▶ Task requirements
Leaving out the pictures, please reproduce exactly and only the lines from the one that contains "[00:00:47.69 to 00:00:47.89]" through the last line below.
▽
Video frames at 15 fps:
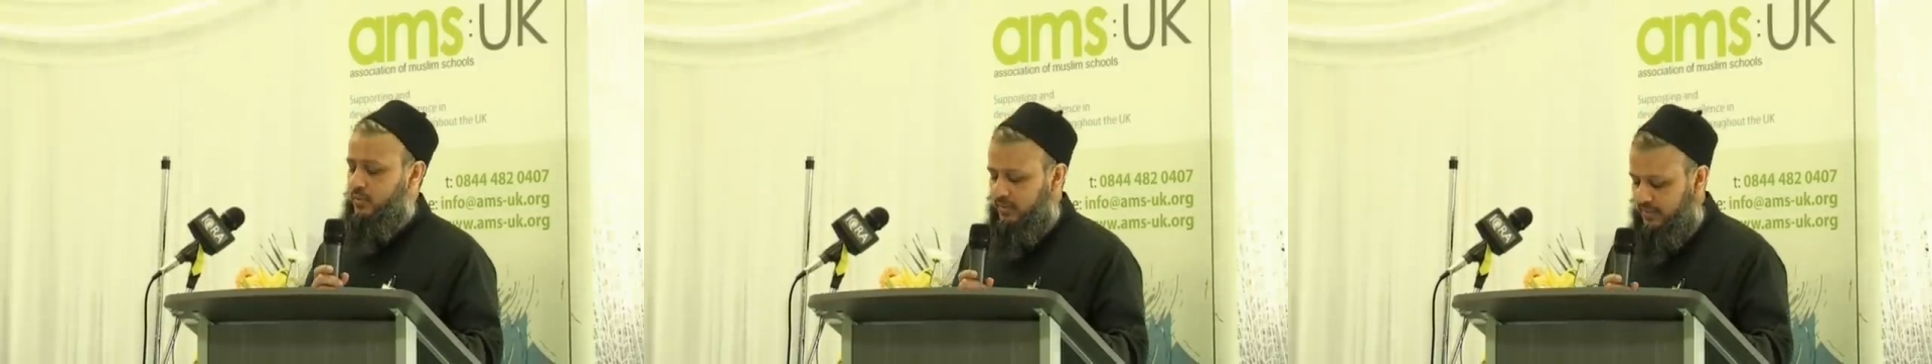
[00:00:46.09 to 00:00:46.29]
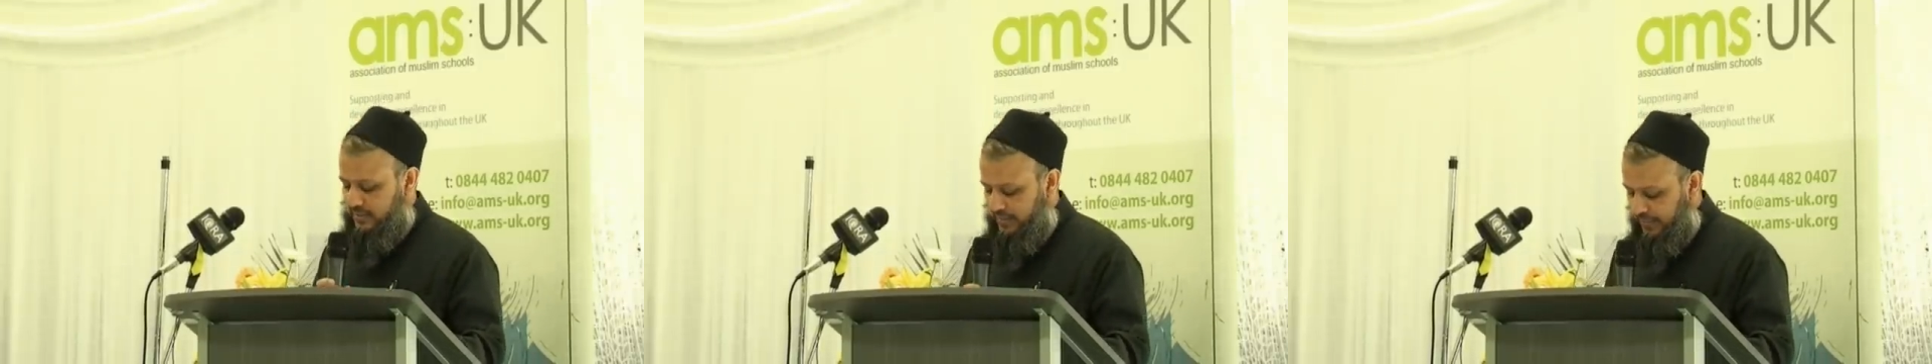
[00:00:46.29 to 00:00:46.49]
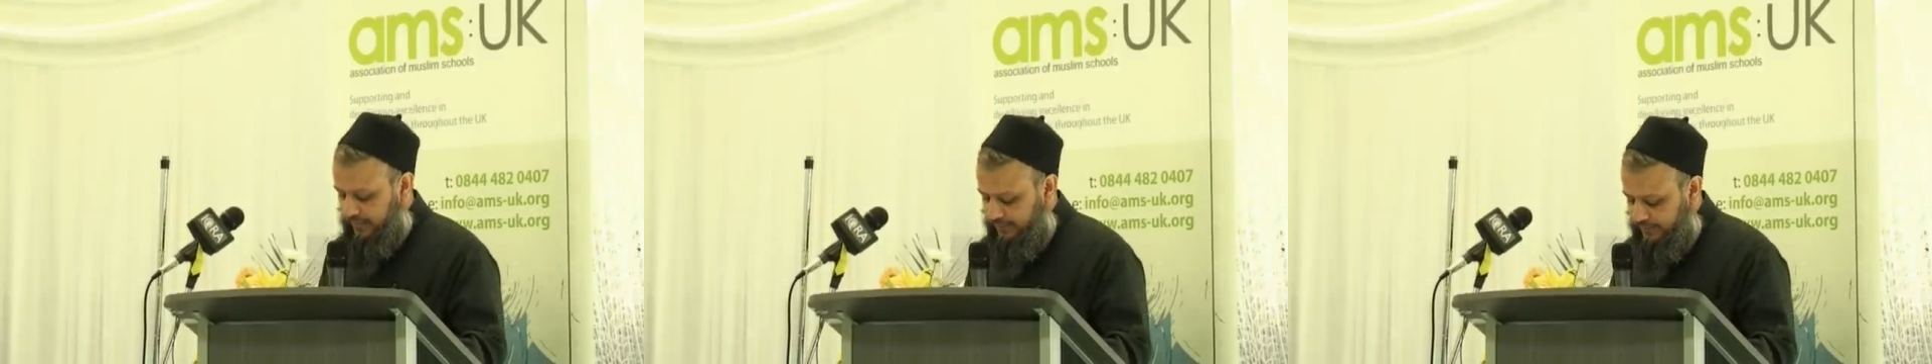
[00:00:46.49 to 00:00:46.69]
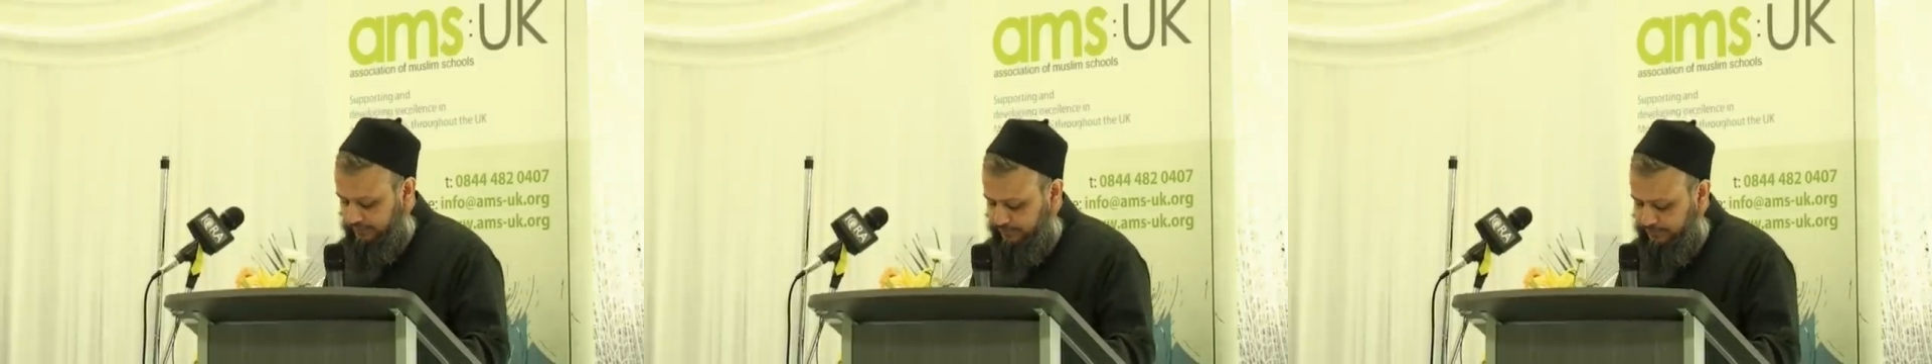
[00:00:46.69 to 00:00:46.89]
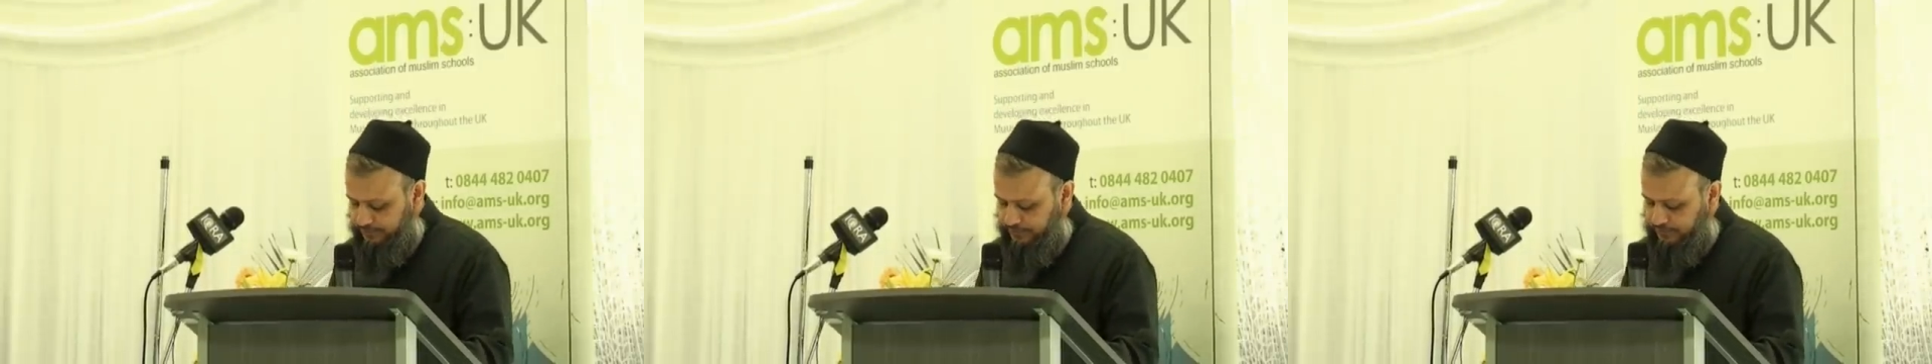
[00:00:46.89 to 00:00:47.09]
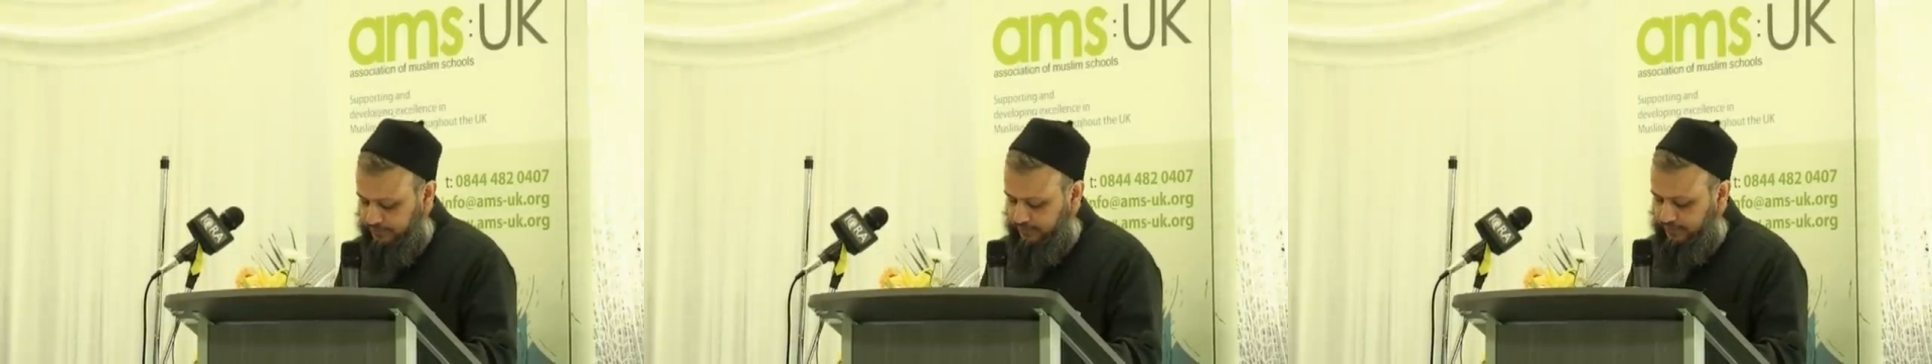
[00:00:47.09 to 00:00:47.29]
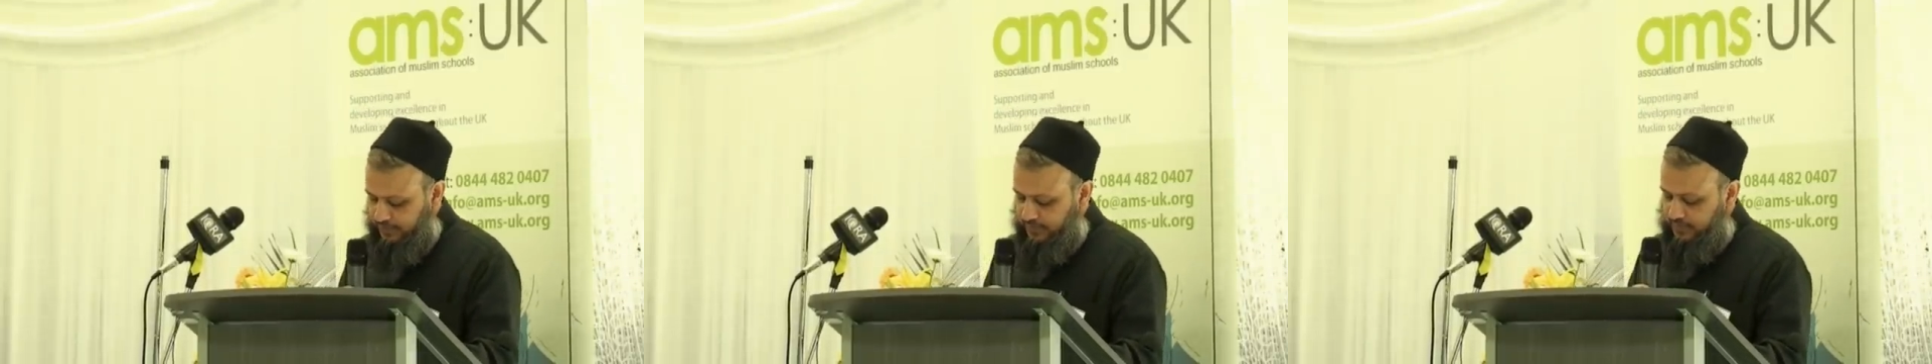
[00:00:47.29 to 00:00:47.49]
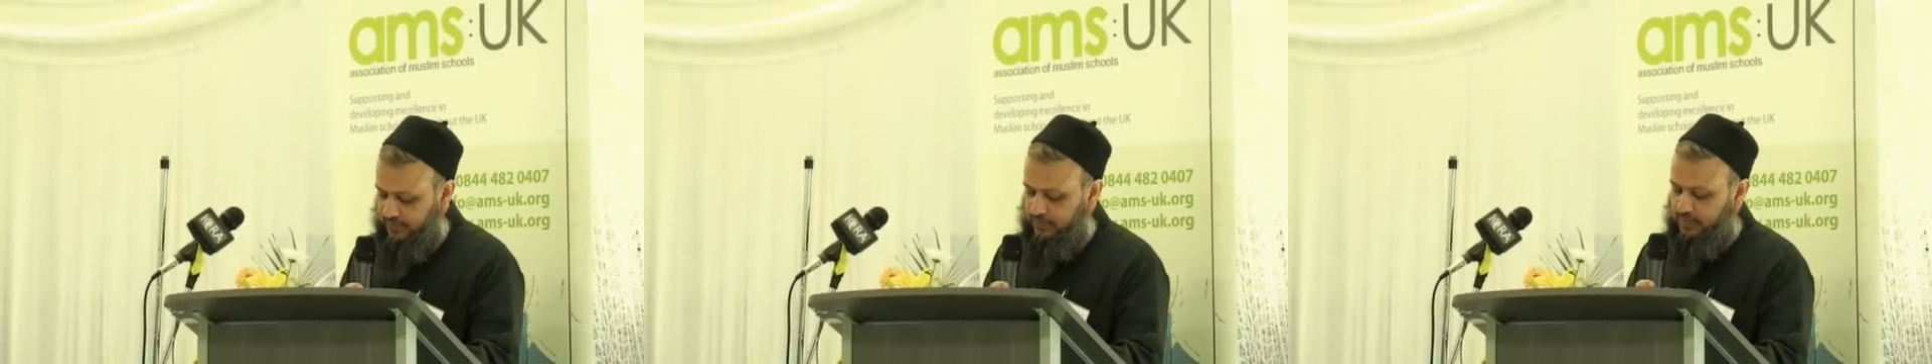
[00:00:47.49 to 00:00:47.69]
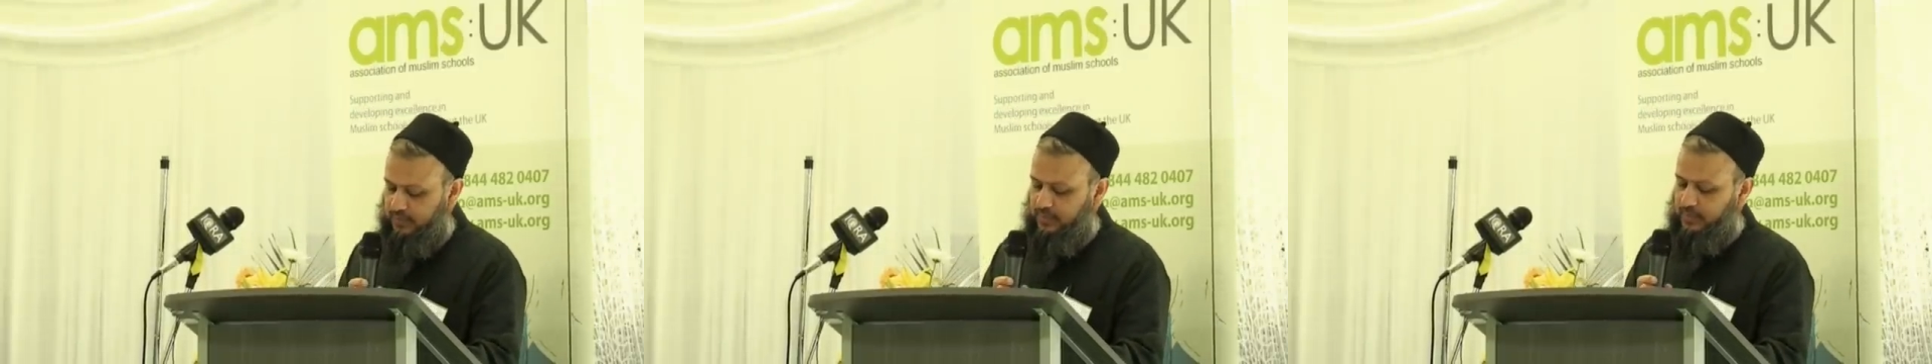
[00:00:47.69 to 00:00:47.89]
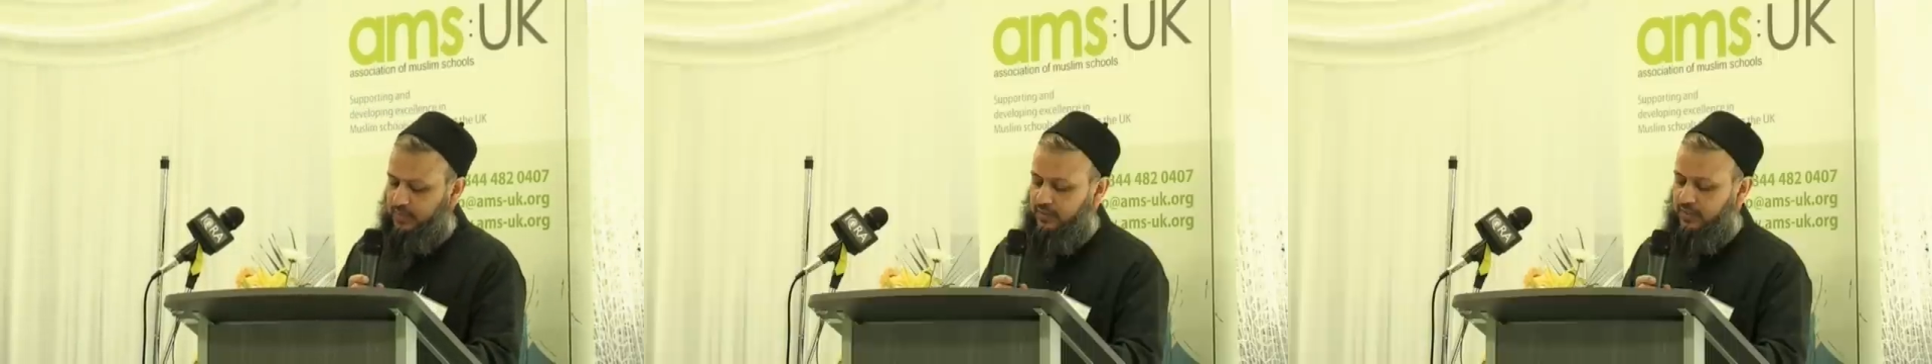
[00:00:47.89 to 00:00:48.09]
understand.
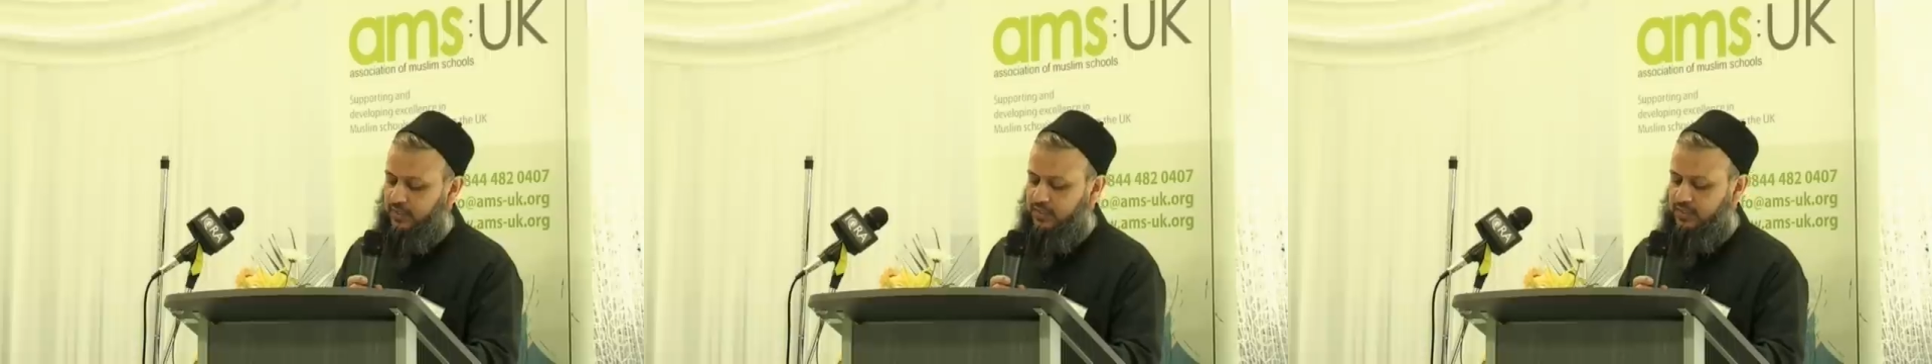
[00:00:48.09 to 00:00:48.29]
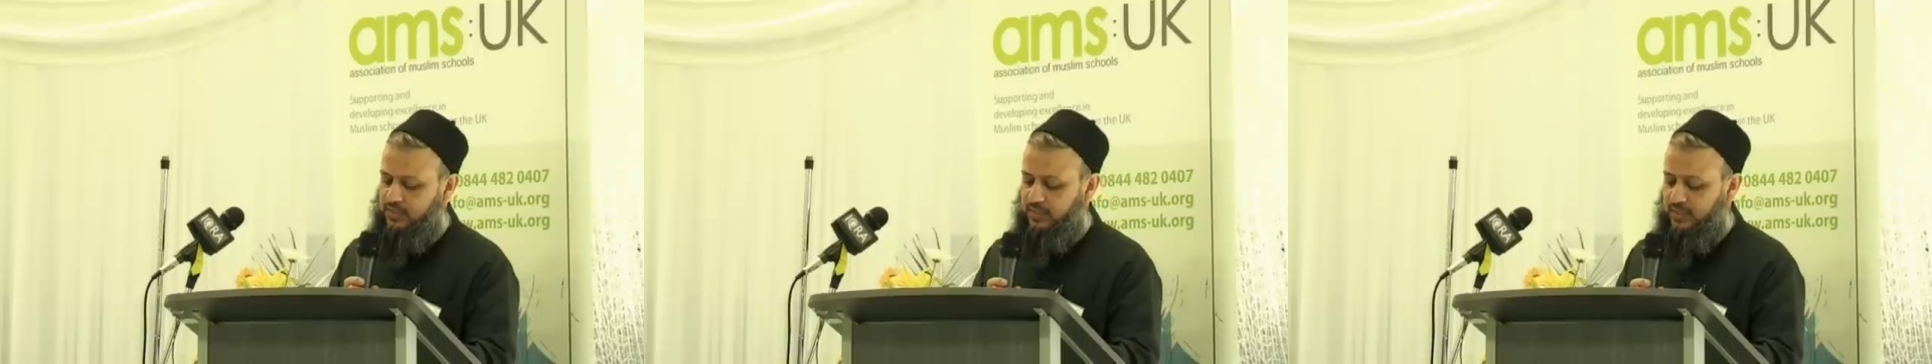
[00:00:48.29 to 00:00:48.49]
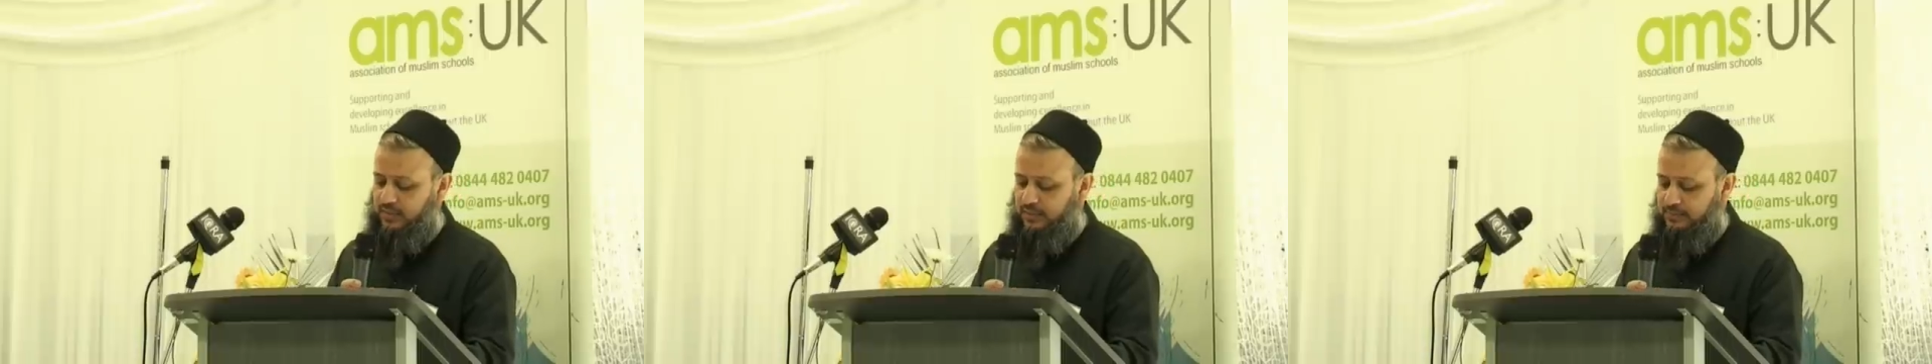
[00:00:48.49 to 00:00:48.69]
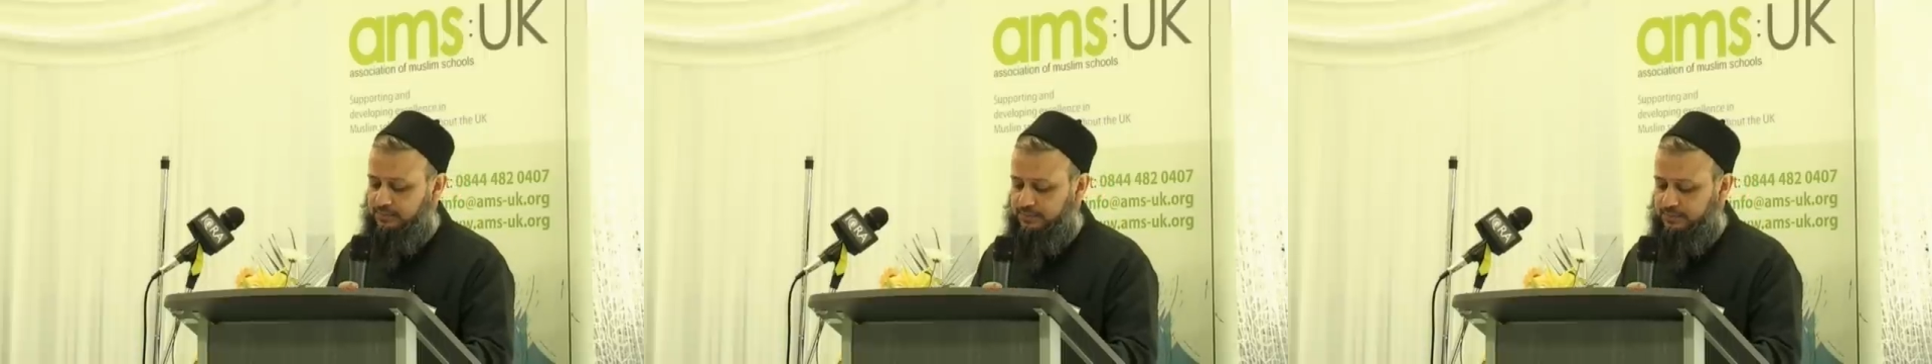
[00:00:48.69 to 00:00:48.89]
And then he said,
△
▶ Response to the task
[00:00:47.69 to 00:00:47.89]
[00:00:47.89 to 00:00:48.09]
understand.
[00:00:48.09 to 00:00:48.29]
[00:00:48.29 to 00:00:48.49]
[00:00:48.49 to 00:00:48.69]
[00:00:48.69 to 00:00:48.89]
And then he said,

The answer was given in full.